We can define a multi-objective cost function that minimizes the number of infected and deaths by returning more than one value in our cost function.

function cost_multi(x)
model = model_initiation(;
Ns = [500, 500, 500],
migration_rate = x[1],
death_rate = x[2],
β_det = x[3],
β_und = x[4],
infection_period = x[5],
reinfection_probability = x[6],
detection_time = x[7],
)

initial_size = nagents(model)

infected_fraction(model) =
count(a.status == :I for a in allagents(model)) / nagents(model)
n_fraction(model) = -1.0 * nagents(model) / initial_size

mdata = [infected_fraction, n_fraction]
_, data = run!(
model,
agent_step!,
50;
mdata,
when_model = [50],
replicates = 10,
)

return mean(data[!, dataname(mdata[1])), mean(data[!, dataname(mdata[2]))
end

Notice that our new objective n_fraction is negative. It would be simpler to state we'd like to 'maximise the living population', but the optimiser we're using here focuses on minimising objectives only, therefore we must 'minimise the number of agents dying'.

cost_multi(x0)
(0.9812286689419796, -0.7813333333333333)

The cost of our initial parameter values is high: most of the population (96%) is infected and 22% die.

Let's minimize this multi-objective cost function.
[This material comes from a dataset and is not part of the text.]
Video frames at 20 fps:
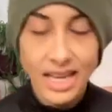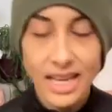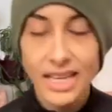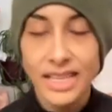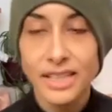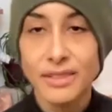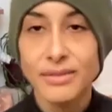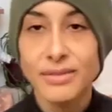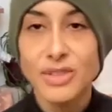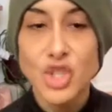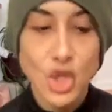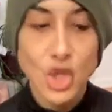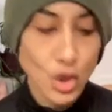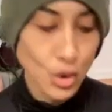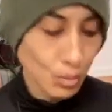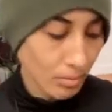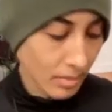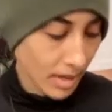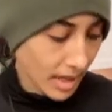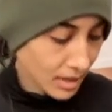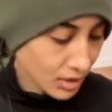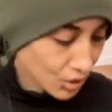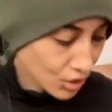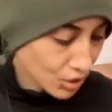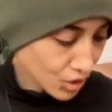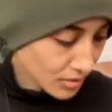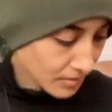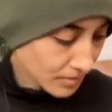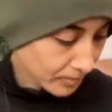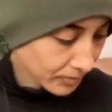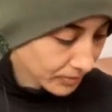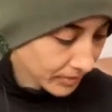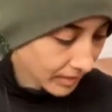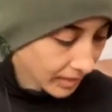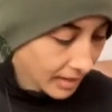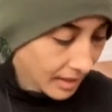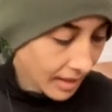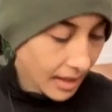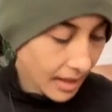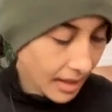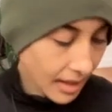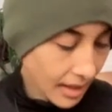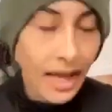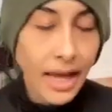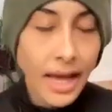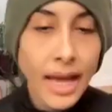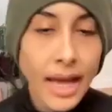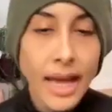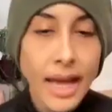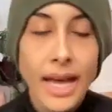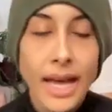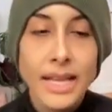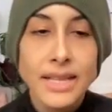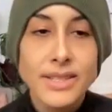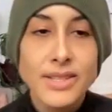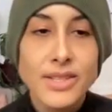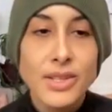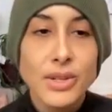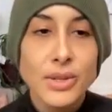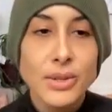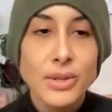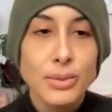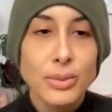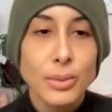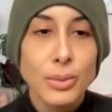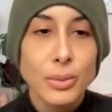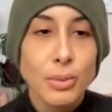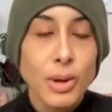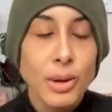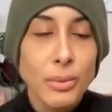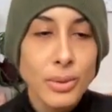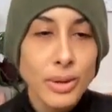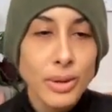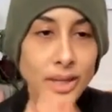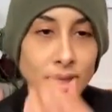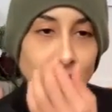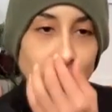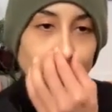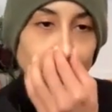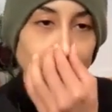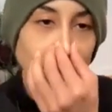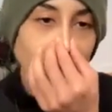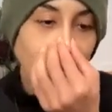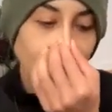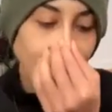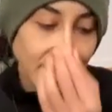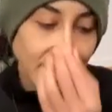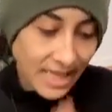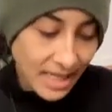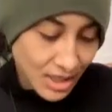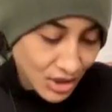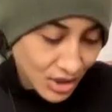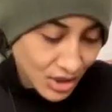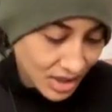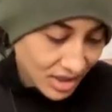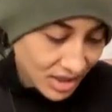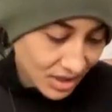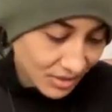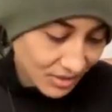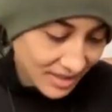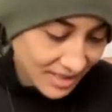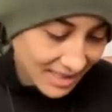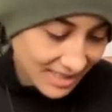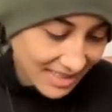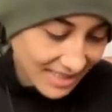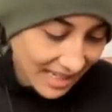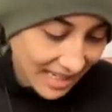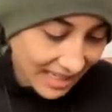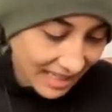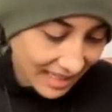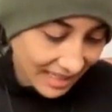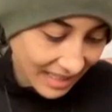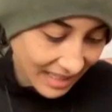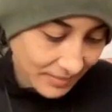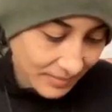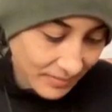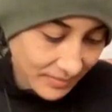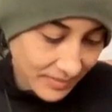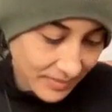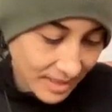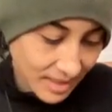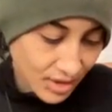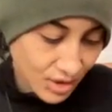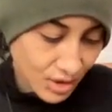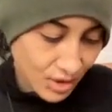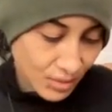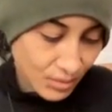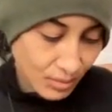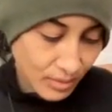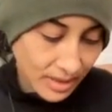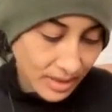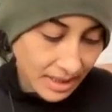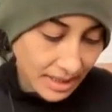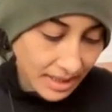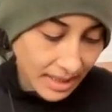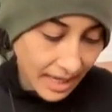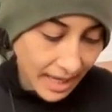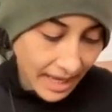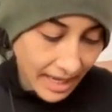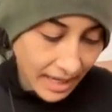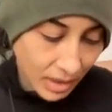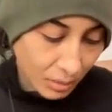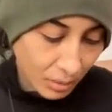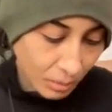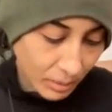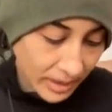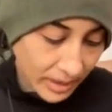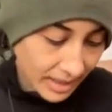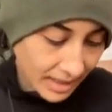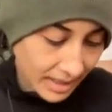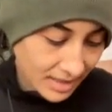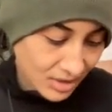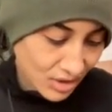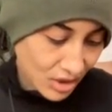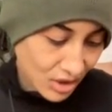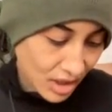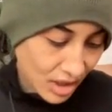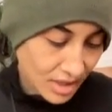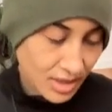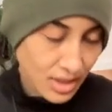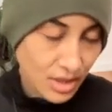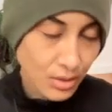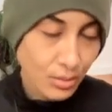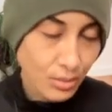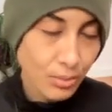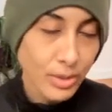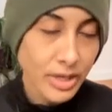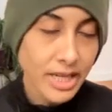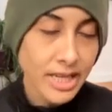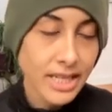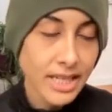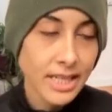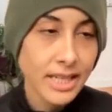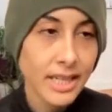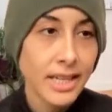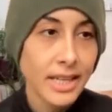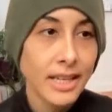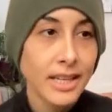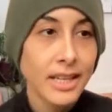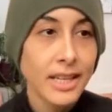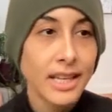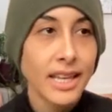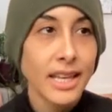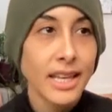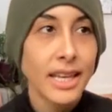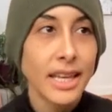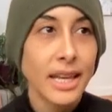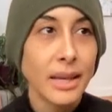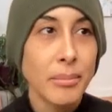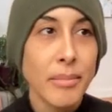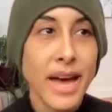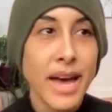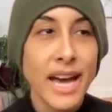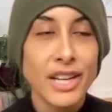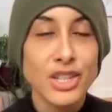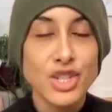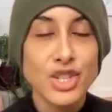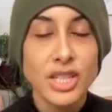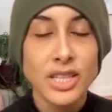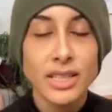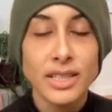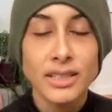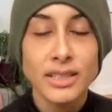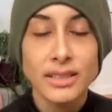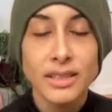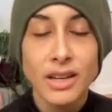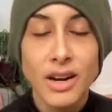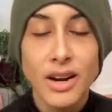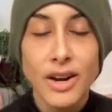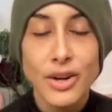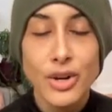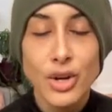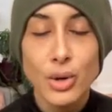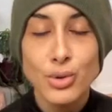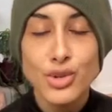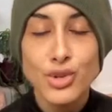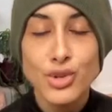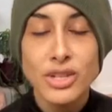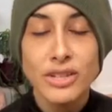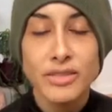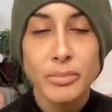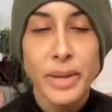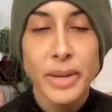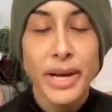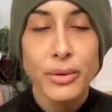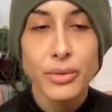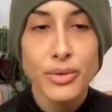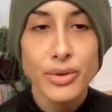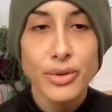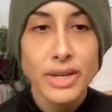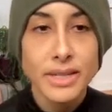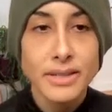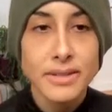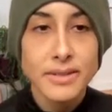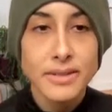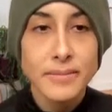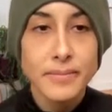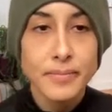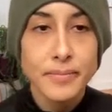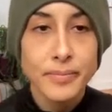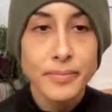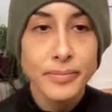kind of too much. And so what we're going to pay attention to today is just really how we can start to reimagine our notion of boundaries.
There is more than one way to approach such an optimisation. Again, refer to the BlackBoxOptim readme for specifics.

result = bboptimize(
cost_multi,
Method = :borg_moea,
FitnessScheme = ParetoFitnessScheme{2}(is_minimizing = true),
SearchRange = [
(0.0, 1.0),
(0.0, 1.0),
(0.0, 1.0),
(0.0, 1.0),
(7.0, 13.0),
(0.0, 1.0),
(2.0, 6.0),
],
NumDimensions = 7,
MaxTime = 55,
)
best_fitness(result)
(0.0047011417058428475, -0.9926666666666668)
best_candidate(result)
7-element Array{Float64,1}:
0.8798741355149663
0.6703698358420607
0.07093587652308599
0.07760264834010584
10.65213641721431
0.9911248984077646
5.869646301829334


These parameters look better: about 0.3% of the population dies and 0.02% are infected:

The algorithm managed to minimize the number of infected and deaths while still increasing death rate to 42%, reinfection probability to 53%, and migration rates to 33%. The most important change however, was decreasing the transmission rate when individuals are infected and undetected from 30% in our initial calculation, to 0.2%.

Over a longer period of time than 50 days, that high death rate will take its toll though. Let's reduce that rate and check the cost.

x = best_candidate(result)
x[2] = 0.02
cost_multi(x)
(0.03933333333333333, -1.0)

The fraction of infected increases to 0.04%. This is an interesting result: since this virus model is not as deadly, the chances of re-infection increase. We now have a set of parameters to strive towards in the real world. Insights such as these assist us to enact countermeasures like social distancing to mitigate infection risks.